Where Sales Trainers and Selling Experts share advice, tips, and techniques on how to become a sales champion!

Seven Steps to Successful Selling – By Bill Lee


1. Prospecting breeds activity. Regardless of the number of existing customers you happen to have, prospecting is basic to selling. It’s not always the potential for new business that makes prospecting such an important activity, but the competitive information you are able to collect in the process.

As you prospect, keep your eyes open for new and innovative ideas that are working for the prospect. You never know what useful idea you’ll stumble across when visiting a prospect you’re unfamiliar with. It may be a new technique he or she is using, an innovative method of marketing or a new product application. If it’s working for one of your prospects, odds are it will work for your customers, too.

2. Selling is a process. As basic as asking for the order is to selling, asking for an order is not an end in itself. Neither is asking for an opportunity to quote. Sometimes asking for an order works, but it’s usually something you must earn the right to do. So think of selling as a process.

While attending a sales seminar presented by Greensboro, NC-based Bill Brooks, I learned a new selling system that uses the acronym I.M.P.A.C.T.
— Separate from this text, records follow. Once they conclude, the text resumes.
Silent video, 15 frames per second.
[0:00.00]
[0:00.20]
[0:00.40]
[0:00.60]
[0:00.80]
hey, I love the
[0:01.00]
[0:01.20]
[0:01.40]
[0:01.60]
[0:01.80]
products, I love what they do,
Investigate: Do your homework before making a prospect call.

Meet: After collecting information about the prospect, it’s time to Meet him.
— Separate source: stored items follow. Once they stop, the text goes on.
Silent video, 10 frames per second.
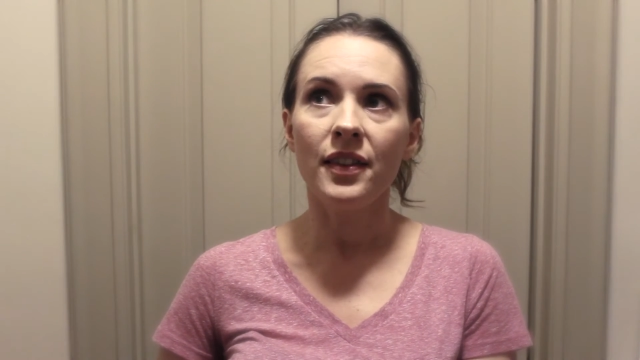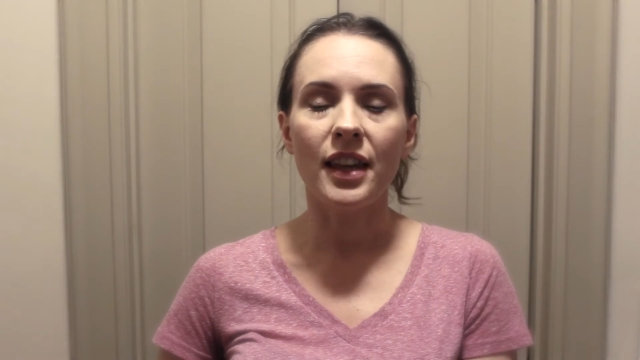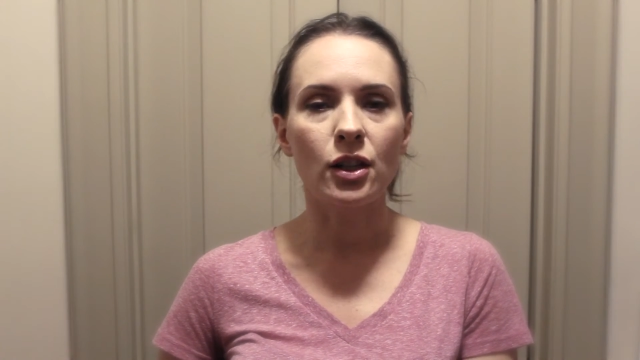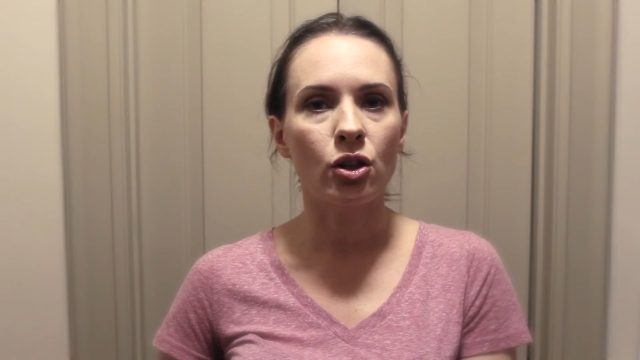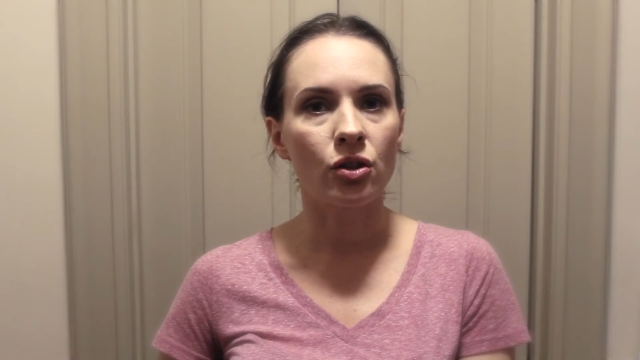
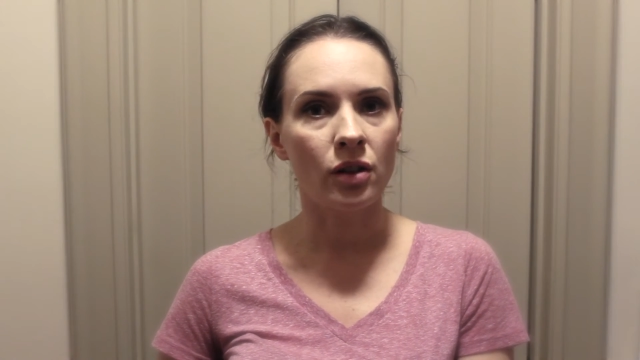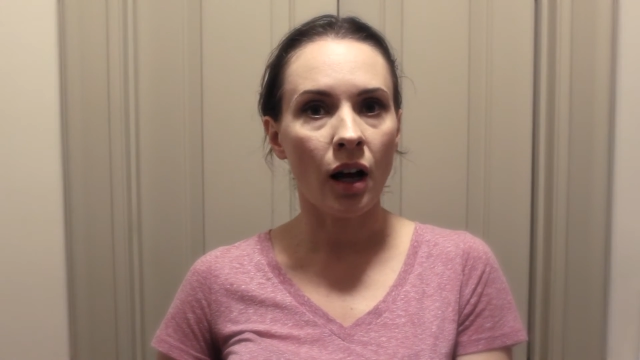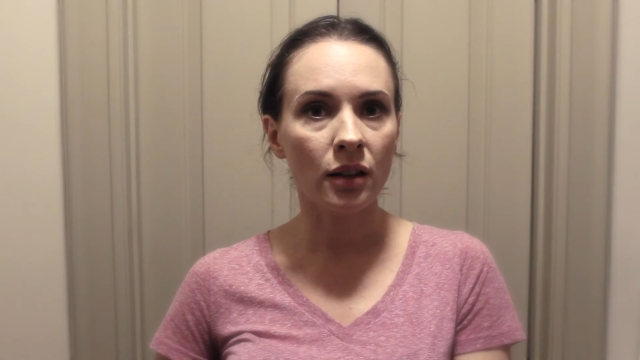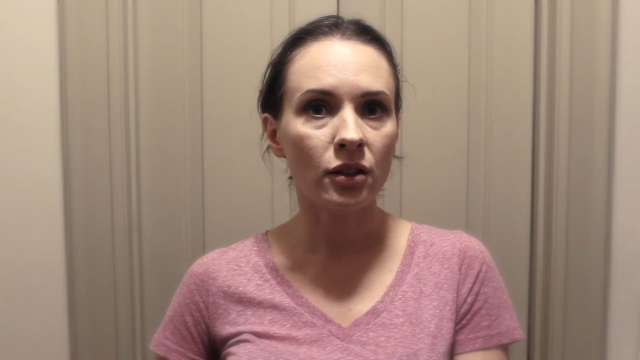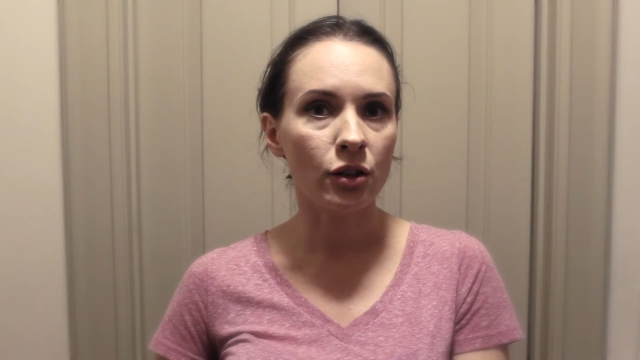that you're
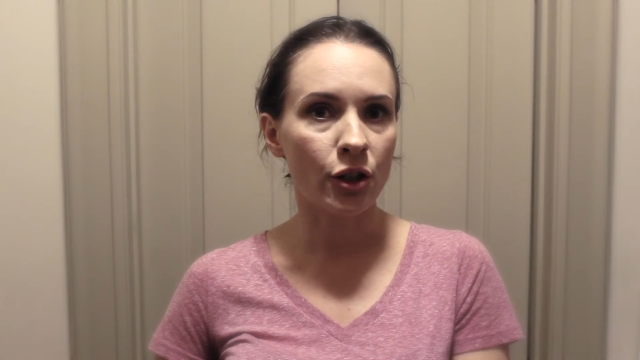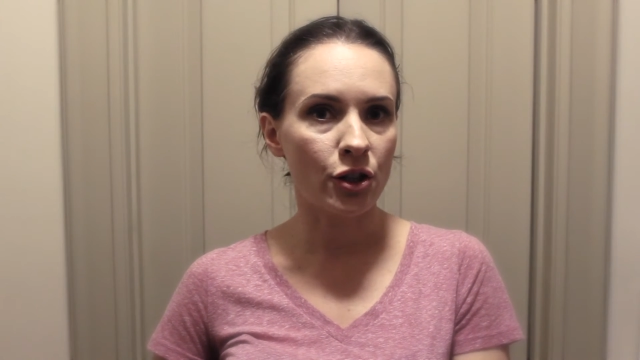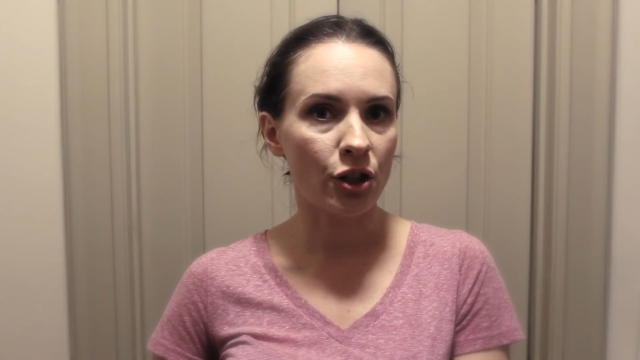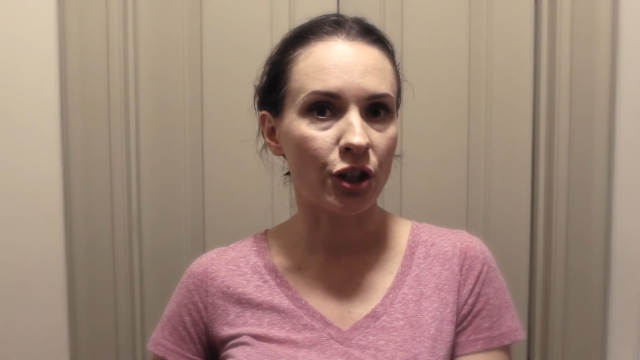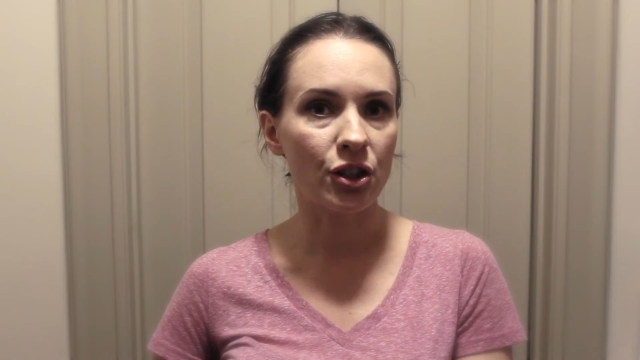not
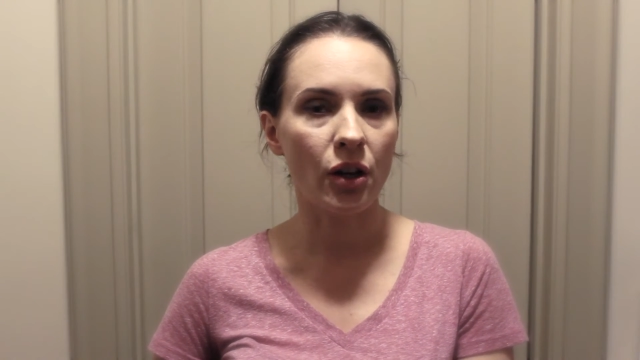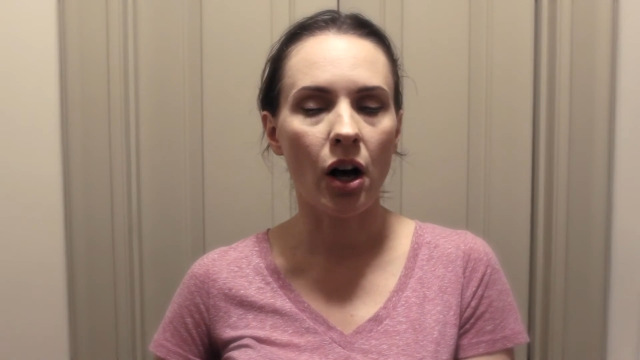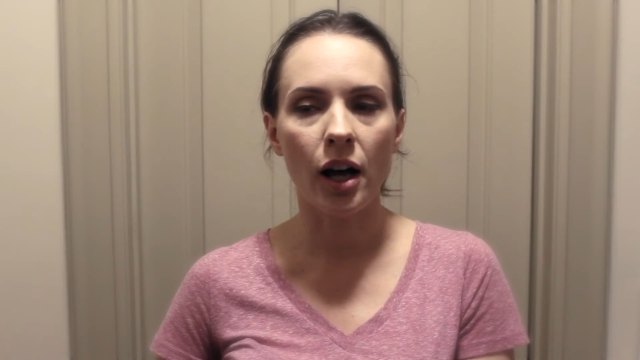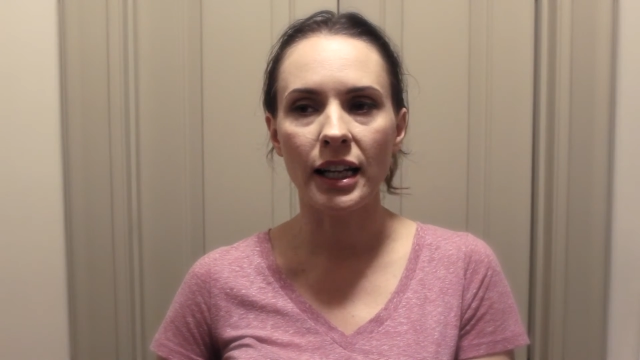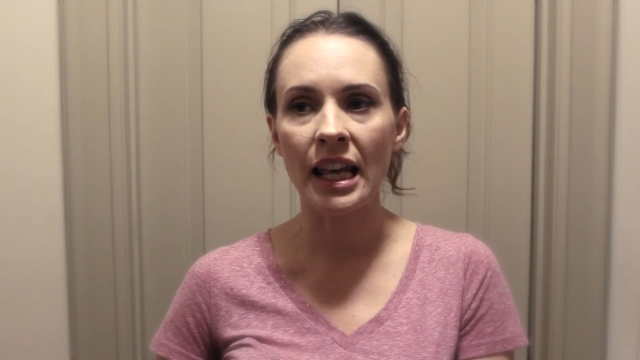allergic to
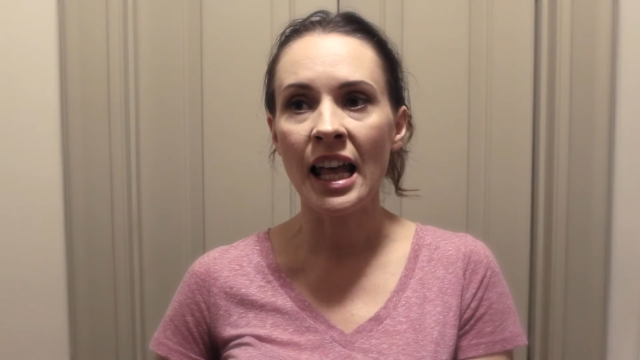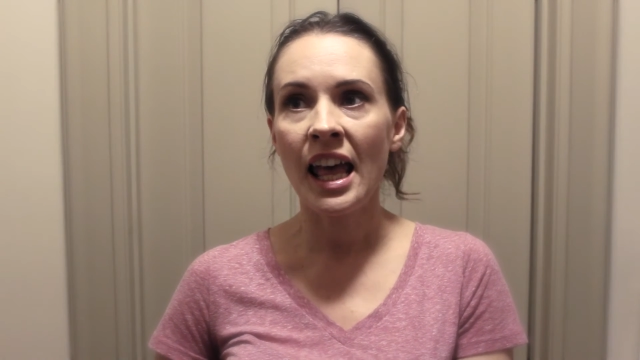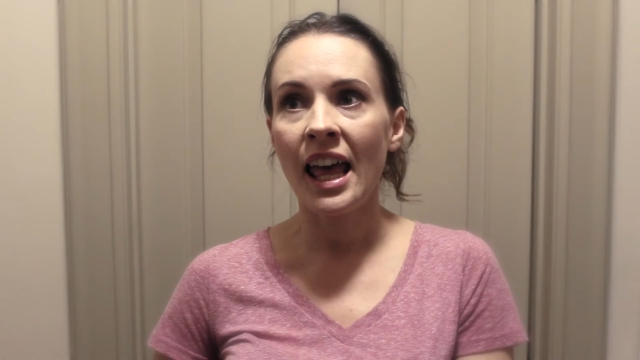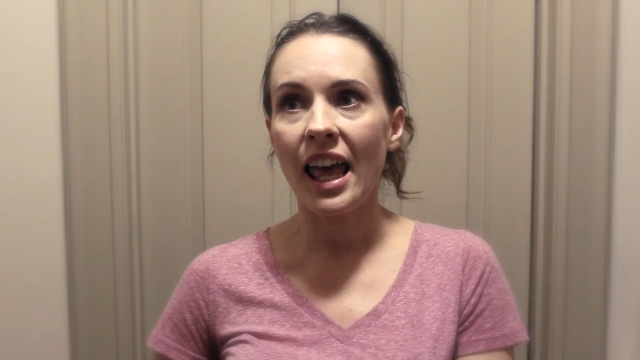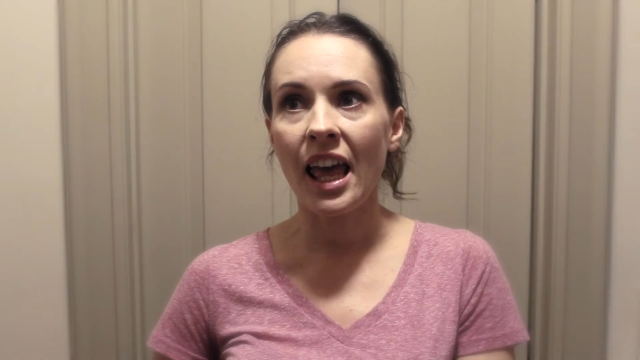honey.
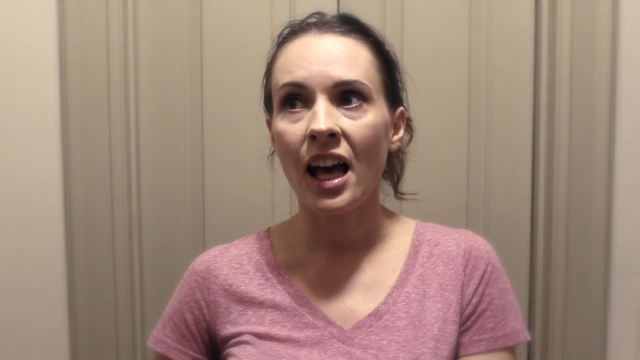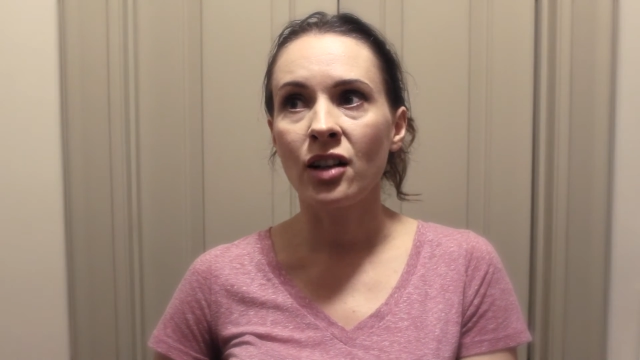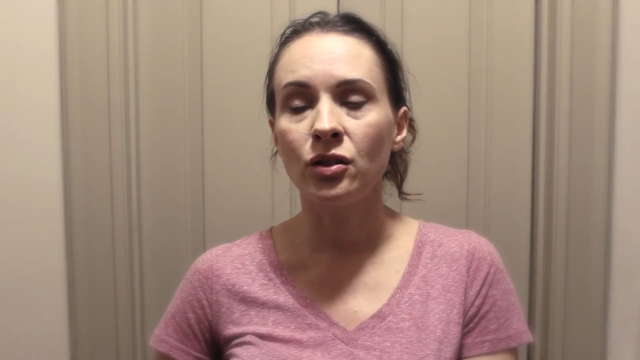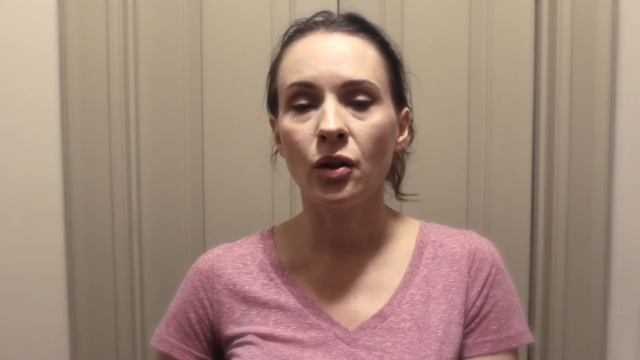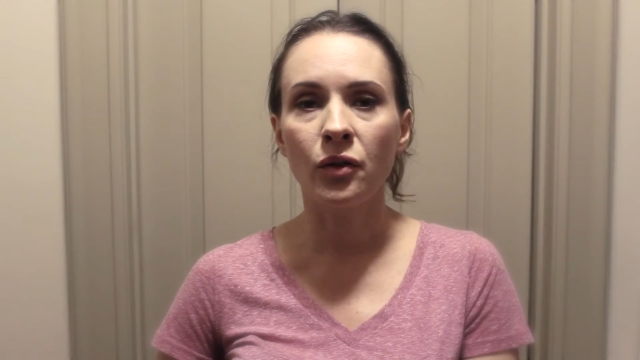
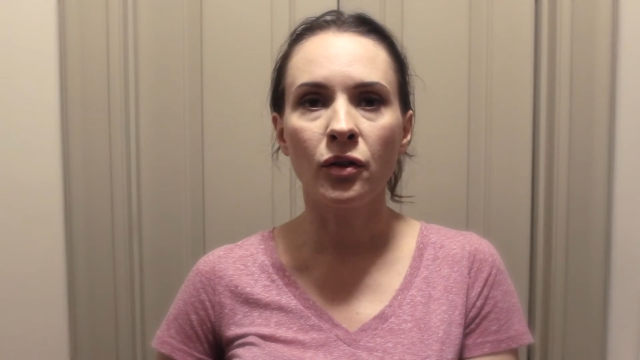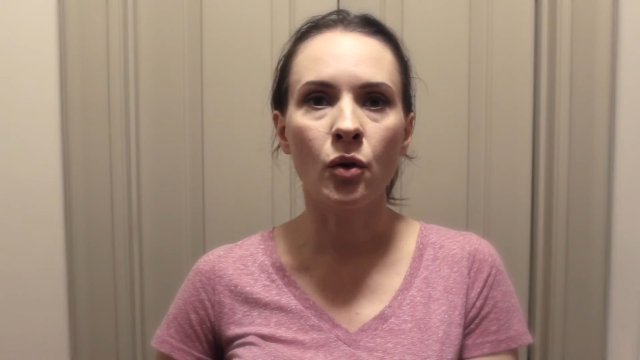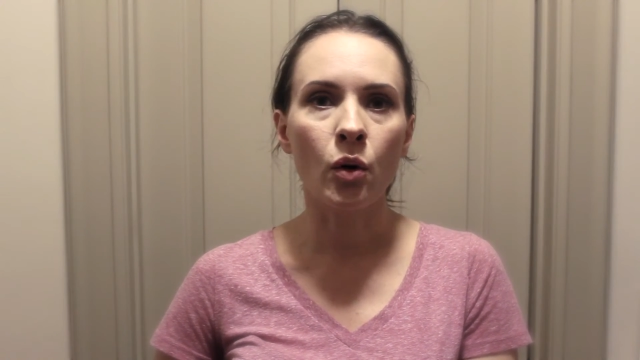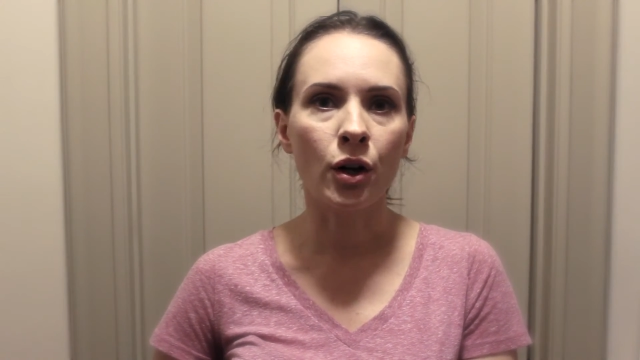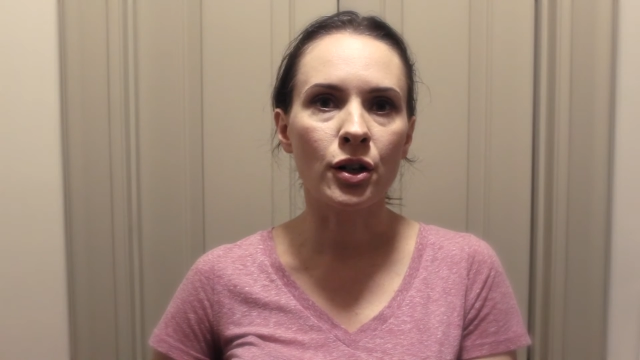And of
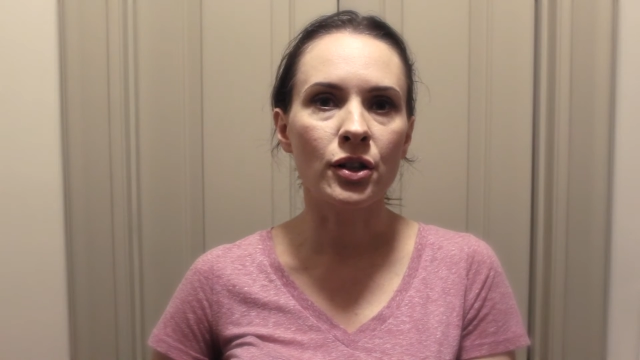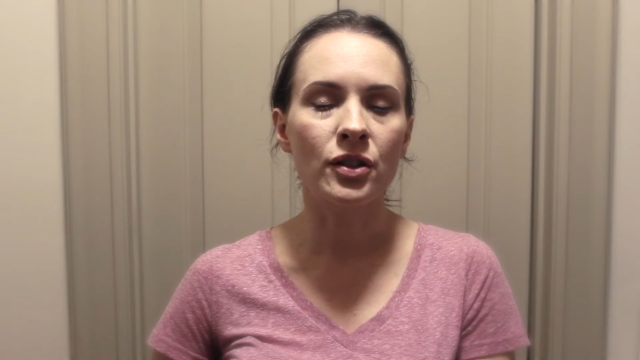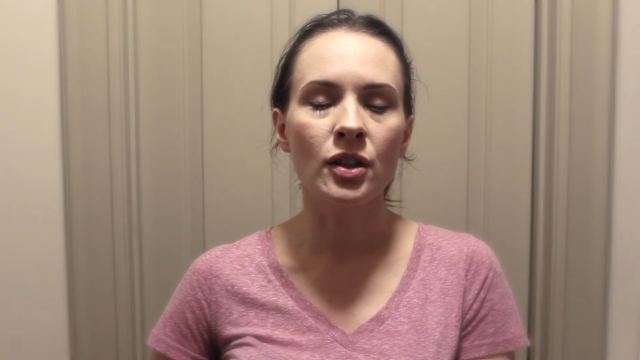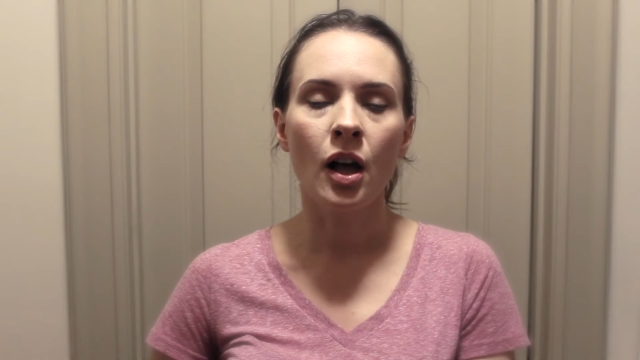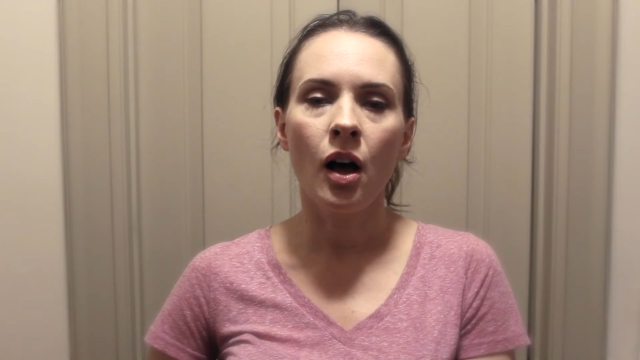course,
Probe: Don’t begin selling right away, first Probe for insights into the customers needs, his most pressing problems, etc.

Apply: Find solutions to your prospects most pressing business problems and share them with him or her. Apply your personal knowledge to the pressing issues your prospects are facing.

Convince: Now and only now, at this particular stage in the selling process is it time to begin selling, so don’t jump the gun.

Tie it up: Close the sale, ask for the order. When you’ve successfully completed each step in the IMPACT process, the close is almost automatic.

3. Selling is communication. All my life I have seen salespeople portrayed as fast-talking, back-slapping, Mr. Personality types. Even though the image of salespeople has changed a lot over the years, most salespeople still to do a better job of talking than listening.

To communicate more effectively, a salesperson must first ask the prospect enough appropriate questions and listen well enough to how the prospect answers to clearly understand his or her wants and needs. Only then are you in a position to prescribe solutions.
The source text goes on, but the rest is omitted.